最古の現生鳥類の化石、南極で発見


【画像】デジタル処理で再現したベガビスの頭骨

6800万年前のこの化石は、ベガビスとして知られる絶滅種のもの。種の生息年代は白亜紀の末で、間もなく巨大隕石(いんせき)の落下により恐竜が絶滅する時期に当たる。

恐竜と生息年代が重なる鳥類の多くは歯を有し、骨を含む尾が生えているなど、現代の鳥とは異なる特徴が見られる。

しかし米パシフィック大学で生物学を専攻するクリストファー・トーレス助教によれば、ベガビスはアヒルくらいの大きさでカイツブリなどの水鳥と同様の生態系に属していたと考えられる。
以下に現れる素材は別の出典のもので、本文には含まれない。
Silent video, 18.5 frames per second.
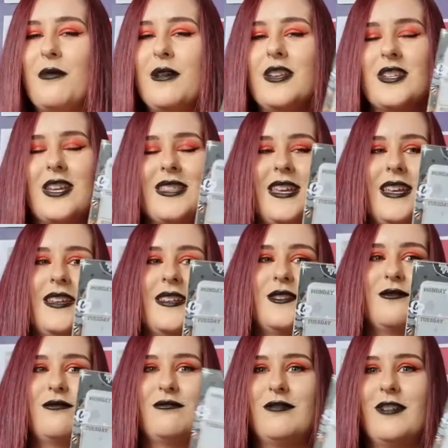which I think
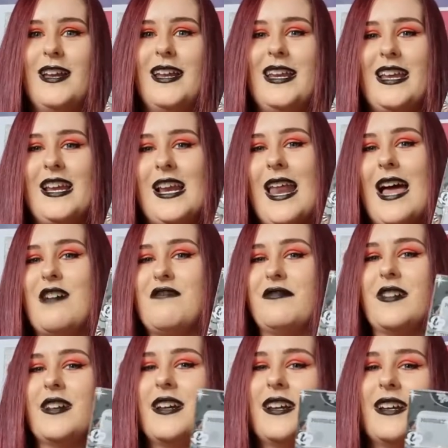is really
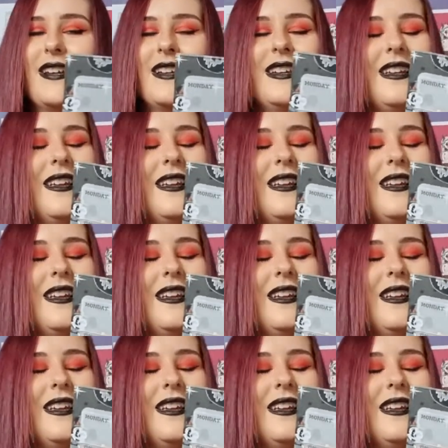clever.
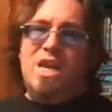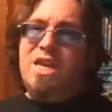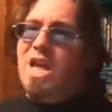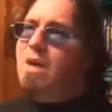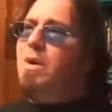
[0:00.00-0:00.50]

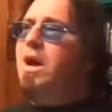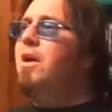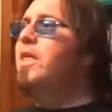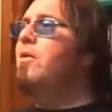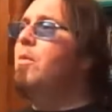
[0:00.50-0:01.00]
Yeah,
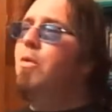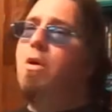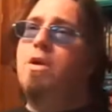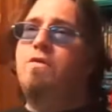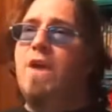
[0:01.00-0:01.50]
well, they were
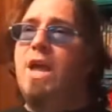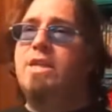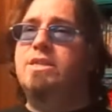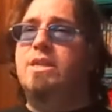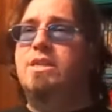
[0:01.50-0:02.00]
more
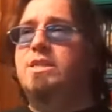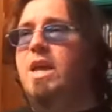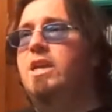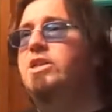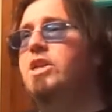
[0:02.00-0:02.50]
advanced than a
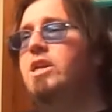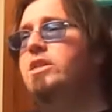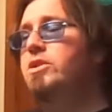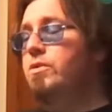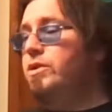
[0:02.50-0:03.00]
Sega
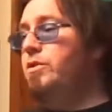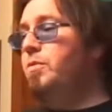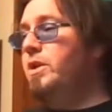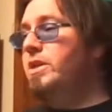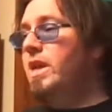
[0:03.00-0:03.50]
Genesis or a
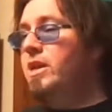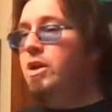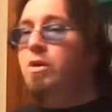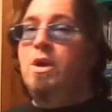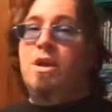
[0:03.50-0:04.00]
Super
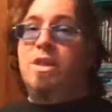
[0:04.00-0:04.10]
Nintendo.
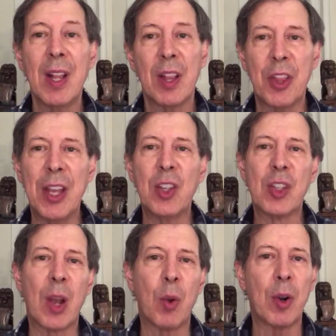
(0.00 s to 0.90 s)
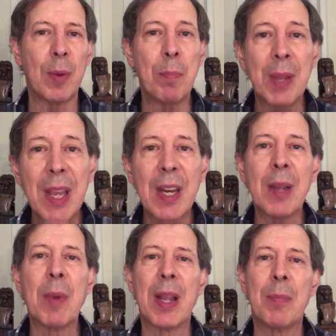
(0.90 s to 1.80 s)
things that were
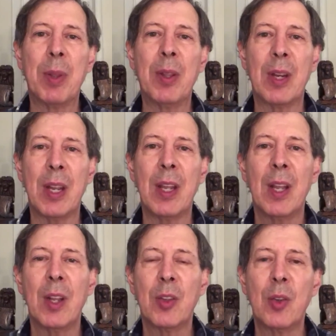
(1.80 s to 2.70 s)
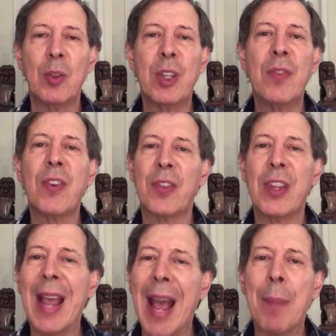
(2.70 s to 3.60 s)
impeding my ability to live
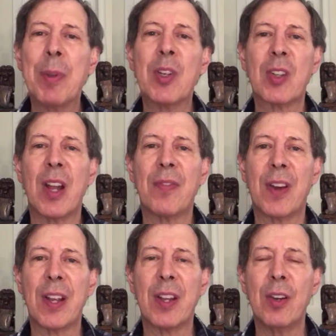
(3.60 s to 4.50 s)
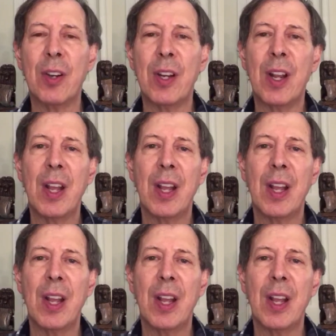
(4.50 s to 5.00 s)
the happiest life I could.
トーレス氏が筆頭著者を務めた研究論文は5日刊行のネイチャー誌に掲載された。

トーレス氏は新たに見つかった頭骨から、ベガビスの顎(あご)の筋肉組織を直接分析できたと説明。その仕組みにより水中で素早く口を開閉し、魚を捕食していたと示唆した。こうした生態は現代のカイツブリなどに広く共通するという。
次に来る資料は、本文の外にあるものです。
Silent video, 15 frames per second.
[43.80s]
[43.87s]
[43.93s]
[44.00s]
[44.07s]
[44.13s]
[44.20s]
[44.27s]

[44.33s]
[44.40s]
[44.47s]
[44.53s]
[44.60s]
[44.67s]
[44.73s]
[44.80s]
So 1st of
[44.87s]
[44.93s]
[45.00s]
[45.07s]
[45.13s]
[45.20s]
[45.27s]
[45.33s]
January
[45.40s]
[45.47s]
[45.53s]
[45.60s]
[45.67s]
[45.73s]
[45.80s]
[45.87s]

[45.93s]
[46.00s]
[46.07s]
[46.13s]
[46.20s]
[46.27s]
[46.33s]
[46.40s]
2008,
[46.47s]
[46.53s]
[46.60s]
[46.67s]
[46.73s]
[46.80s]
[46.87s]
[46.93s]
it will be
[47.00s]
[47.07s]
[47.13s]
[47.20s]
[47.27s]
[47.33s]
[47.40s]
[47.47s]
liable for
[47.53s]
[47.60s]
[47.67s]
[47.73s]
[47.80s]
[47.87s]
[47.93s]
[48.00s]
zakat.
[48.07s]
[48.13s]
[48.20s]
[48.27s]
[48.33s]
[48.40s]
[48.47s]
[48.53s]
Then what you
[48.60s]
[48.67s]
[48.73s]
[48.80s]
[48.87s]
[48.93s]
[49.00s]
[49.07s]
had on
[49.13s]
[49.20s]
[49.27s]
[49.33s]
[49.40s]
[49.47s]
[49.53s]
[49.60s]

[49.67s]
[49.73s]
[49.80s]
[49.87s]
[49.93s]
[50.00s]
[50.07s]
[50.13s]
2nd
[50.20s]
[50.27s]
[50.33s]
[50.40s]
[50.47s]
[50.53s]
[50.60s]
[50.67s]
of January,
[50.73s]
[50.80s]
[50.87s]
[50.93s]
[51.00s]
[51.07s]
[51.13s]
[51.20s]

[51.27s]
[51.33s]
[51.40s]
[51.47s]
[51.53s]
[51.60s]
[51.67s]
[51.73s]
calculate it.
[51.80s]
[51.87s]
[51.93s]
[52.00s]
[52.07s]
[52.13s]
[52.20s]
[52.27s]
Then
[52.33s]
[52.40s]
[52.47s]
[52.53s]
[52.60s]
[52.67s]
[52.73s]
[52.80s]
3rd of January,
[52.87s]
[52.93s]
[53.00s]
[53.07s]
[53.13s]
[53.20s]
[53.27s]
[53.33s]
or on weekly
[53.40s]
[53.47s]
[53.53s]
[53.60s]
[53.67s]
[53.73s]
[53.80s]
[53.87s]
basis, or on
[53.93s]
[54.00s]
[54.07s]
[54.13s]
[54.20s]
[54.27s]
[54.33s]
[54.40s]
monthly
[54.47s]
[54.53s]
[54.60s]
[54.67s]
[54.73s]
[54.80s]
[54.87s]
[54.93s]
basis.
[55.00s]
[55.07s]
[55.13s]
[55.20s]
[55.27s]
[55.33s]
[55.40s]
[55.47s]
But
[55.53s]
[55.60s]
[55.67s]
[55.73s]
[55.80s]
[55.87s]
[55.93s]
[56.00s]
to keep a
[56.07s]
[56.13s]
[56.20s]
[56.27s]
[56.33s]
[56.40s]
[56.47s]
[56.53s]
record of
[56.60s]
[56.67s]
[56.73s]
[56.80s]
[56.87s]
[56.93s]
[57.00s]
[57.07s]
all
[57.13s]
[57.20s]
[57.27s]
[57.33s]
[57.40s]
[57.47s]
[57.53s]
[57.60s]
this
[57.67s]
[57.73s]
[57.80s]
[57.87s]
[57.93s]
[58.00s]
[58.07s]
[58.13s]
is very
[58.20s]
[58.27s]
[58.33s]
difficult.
また従来のベガビスの化石では完全な頭骨が見つかっていなかったと、論文の共著者でオハイオ大学の解剖学教授、パトリック・オコーナー氏は指摘する。頭骨は歯の欠如や拡大した前上顎骨(ぜんじょうがくこつ)といった現生鳥類に最も顕著な特徴が確認できる部位だという。

論文によると当該の頭骨は、2011年に南極半島で行った発掘で、6840万~6920万年前の岩石から見つかった。CTスキャンを用いて立体的に再現した脳の形も、現生鳥類の特徴を備えたものだったという。
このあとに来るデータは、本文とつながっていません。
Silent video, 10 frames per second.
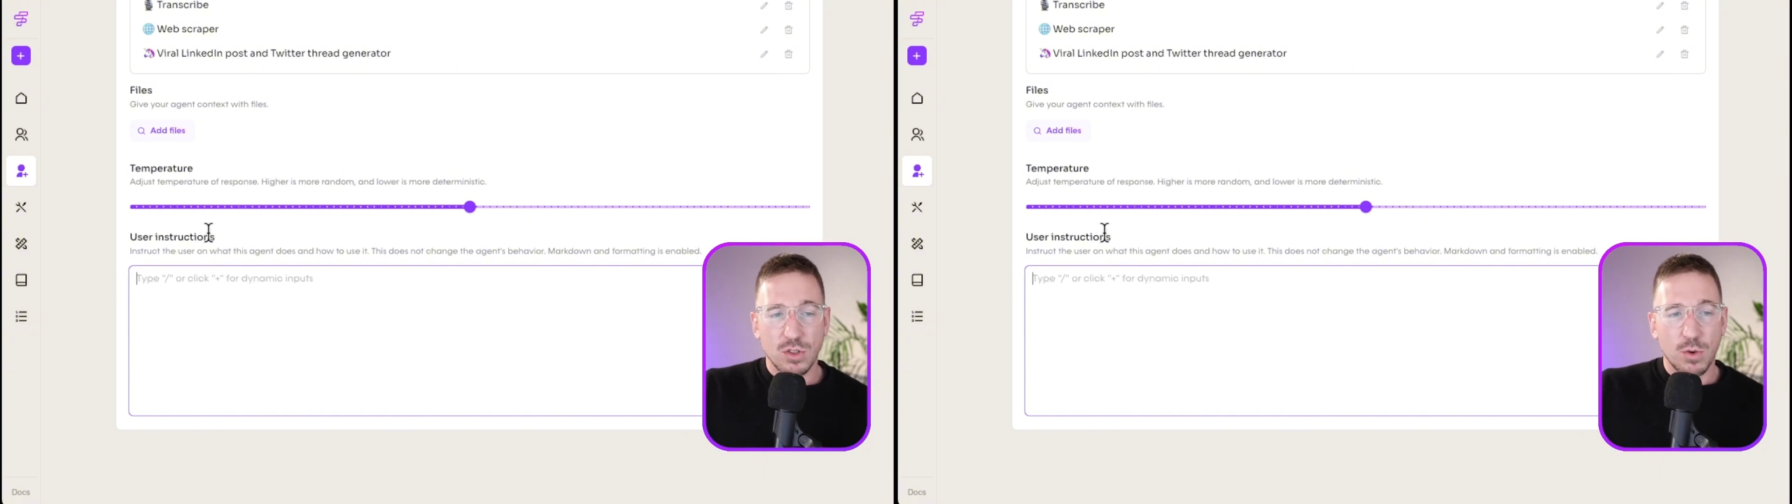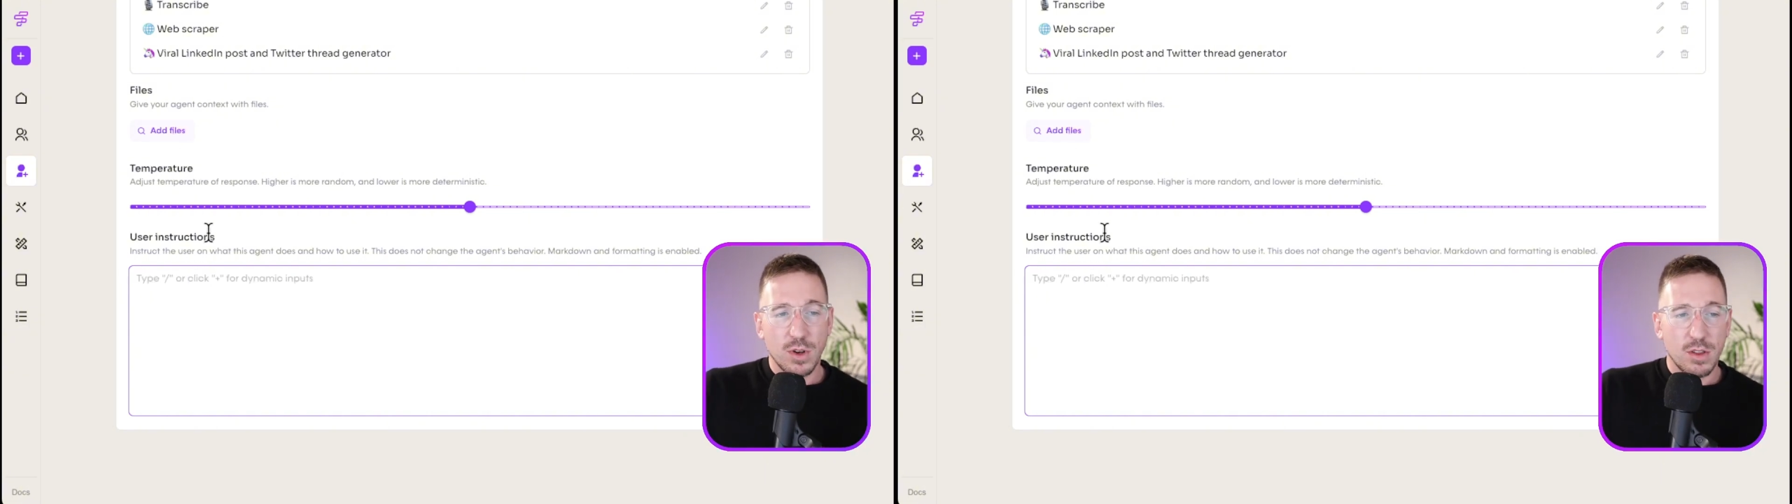
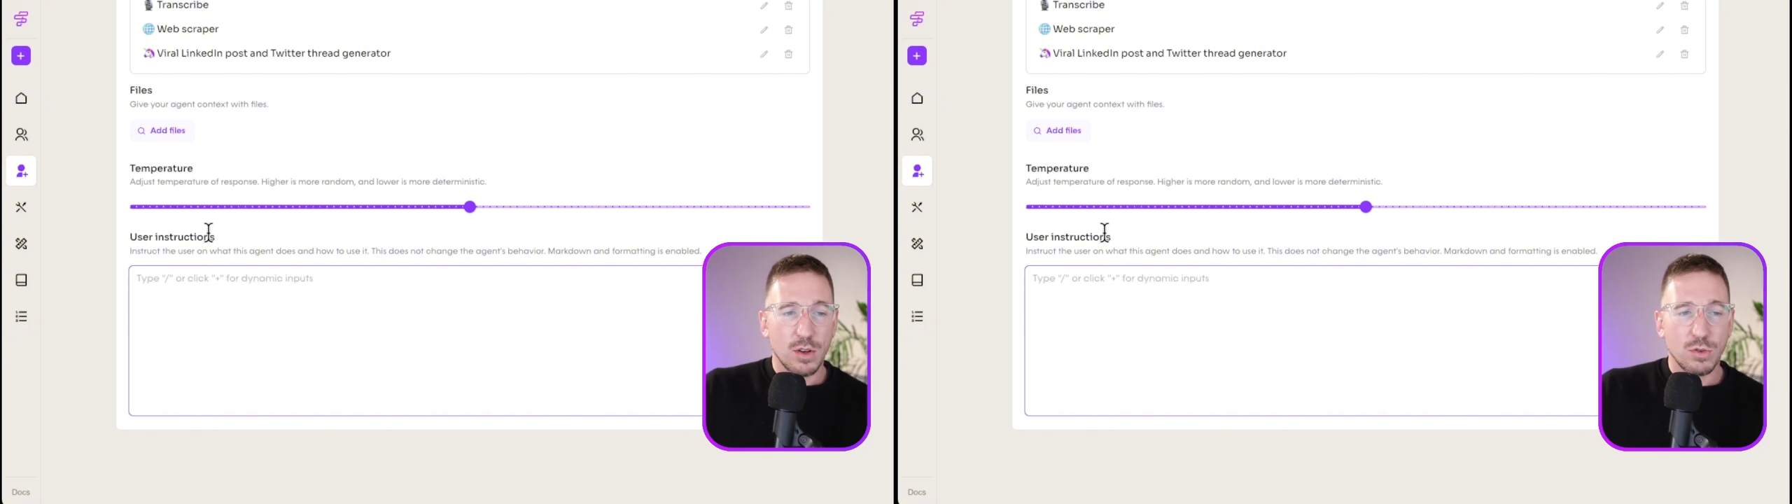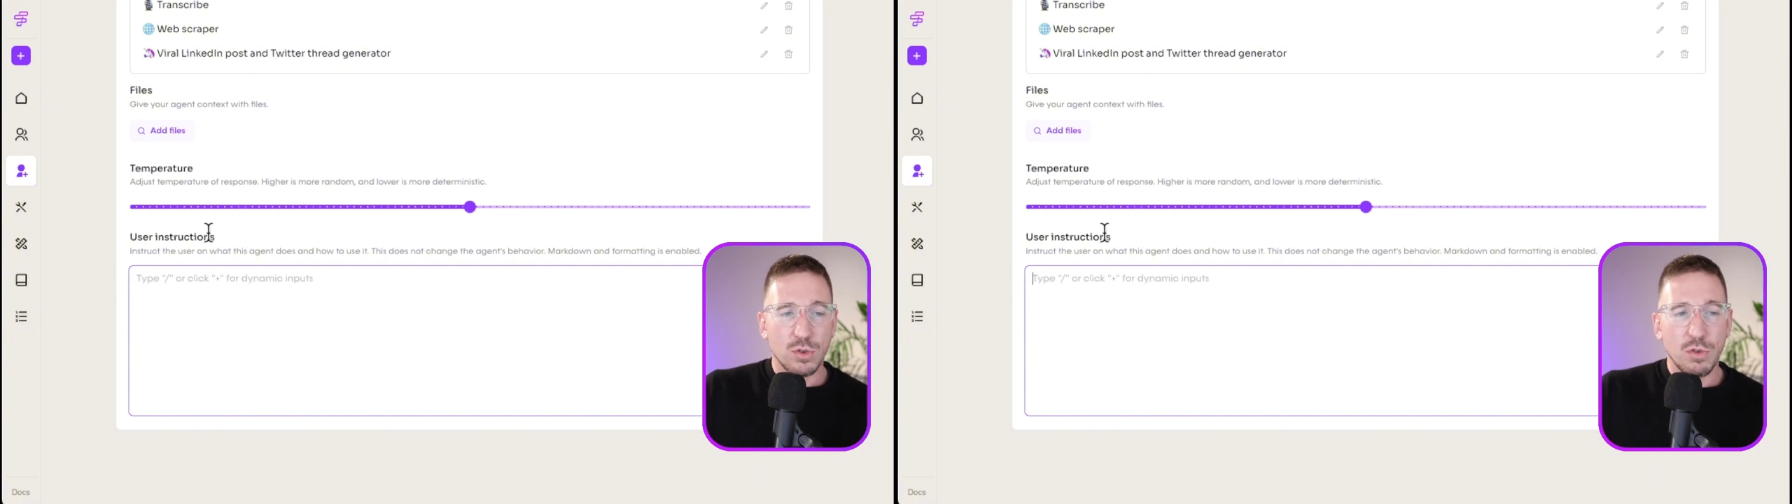do anything
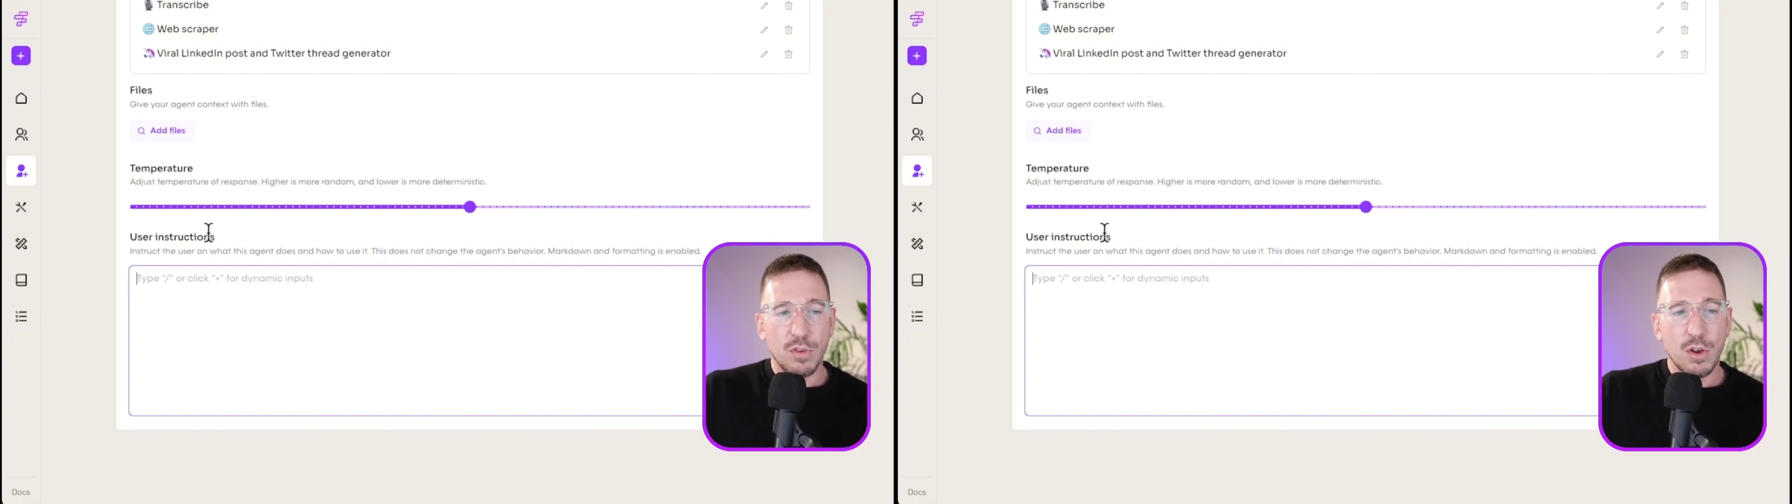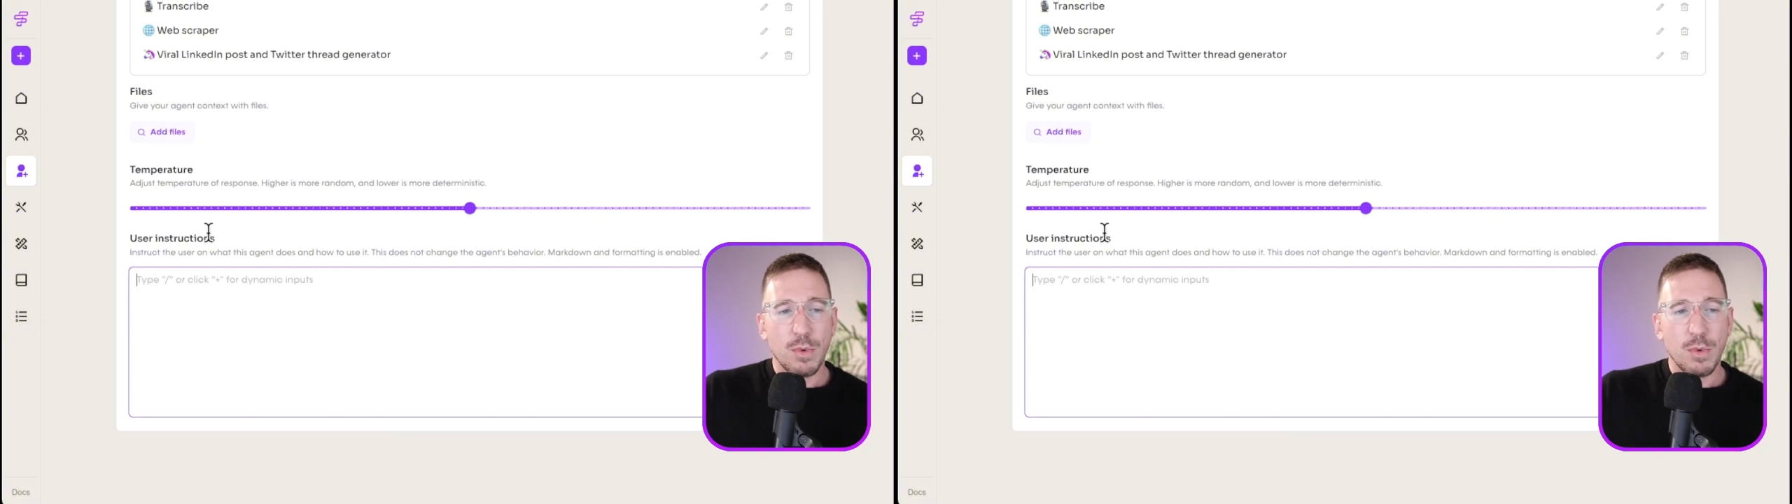on Toolflow,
これらの特徴を総合すると、ベガビスは現在1万1000種で構成される現生鳥類の最古の部類に位置づけられると、オコーナー氏は述べた。同氏によると6900万年前の南極は現在と異なり森林で覆われていた。同氏らのモデリングの多くに基づけば、当時の気候帯は冷涼な温帯に区分されるという。

トーレス氏によれば、ベガビスの化石が発掘された近くからは、恐竜絶滅直後の年代に属する鳥類の化石も見つかっており、一部の動物がどのように隕石落下を生き延びたのかについて古生物学上の調査が可能になる見通しだという。